How to find mysql bottlenecks with pt-stalk and pt-query-digest
pt-stalk Overview
pt-stalk used to collect some information about MySQL/MariaDB and OS during troubleshooting because sometimes it is not enough to have errors. It has two modes:
- It can be executed as a daemon with a condition when it will be executed and gather information
- Run right now as is, i.e. collect everything right now.
How to use pt-stalk in MYSQL?
Here is how we can run it immediately without passing the trigger option. In this case all data will be collected in /tmp/pt-stalk folder
> pt-stalk --iterations=1 --no-stalk --dest=/tmp/pt-stalk
Another case is to run in a daemon mode to wait for some condition when pt-stalk will start to collect data.
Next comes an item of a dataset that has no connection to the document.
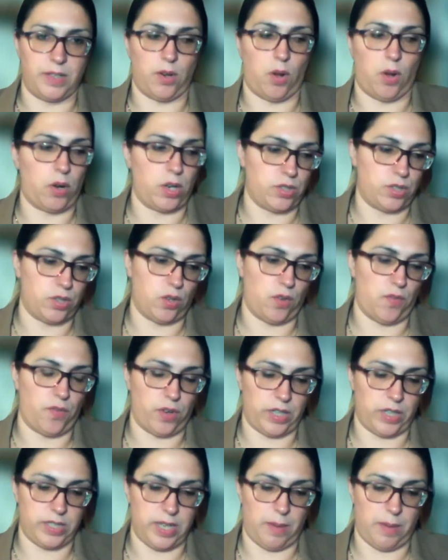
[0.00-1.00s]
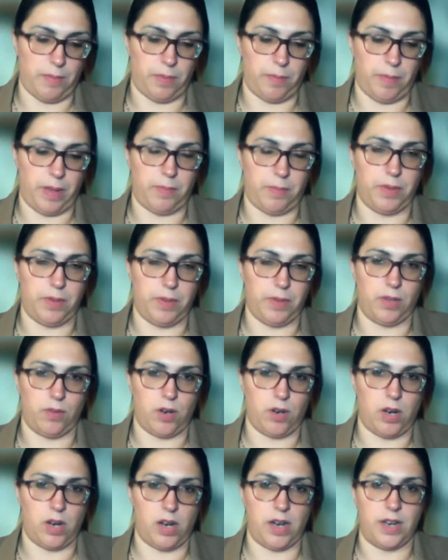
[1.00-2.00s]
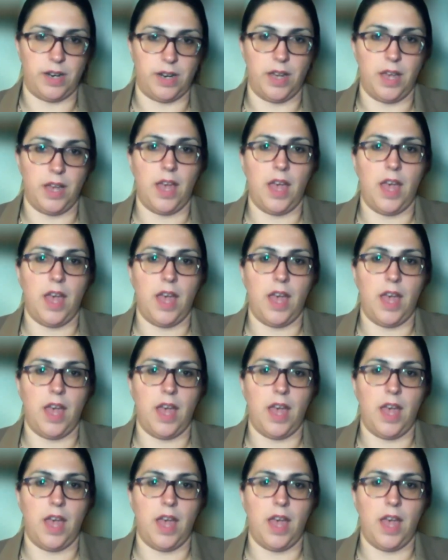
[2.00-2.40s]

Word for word: knowledge so for example maybe you are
In this specific case we instruct pt-stalk to wait global status “threads_running” will reach the threshold value 100 and then it will start collecting the data
> pt-stalk --function=status --variable=Threads_running --threshold=100 --cycles=5 --interval=1 --iterations=2 --dest=/tmp/pt-stalk
pt-stalk can also watch for the processlist or even write some custom code.
After all, information gathered by pt-stalk can be used during troubleshooting.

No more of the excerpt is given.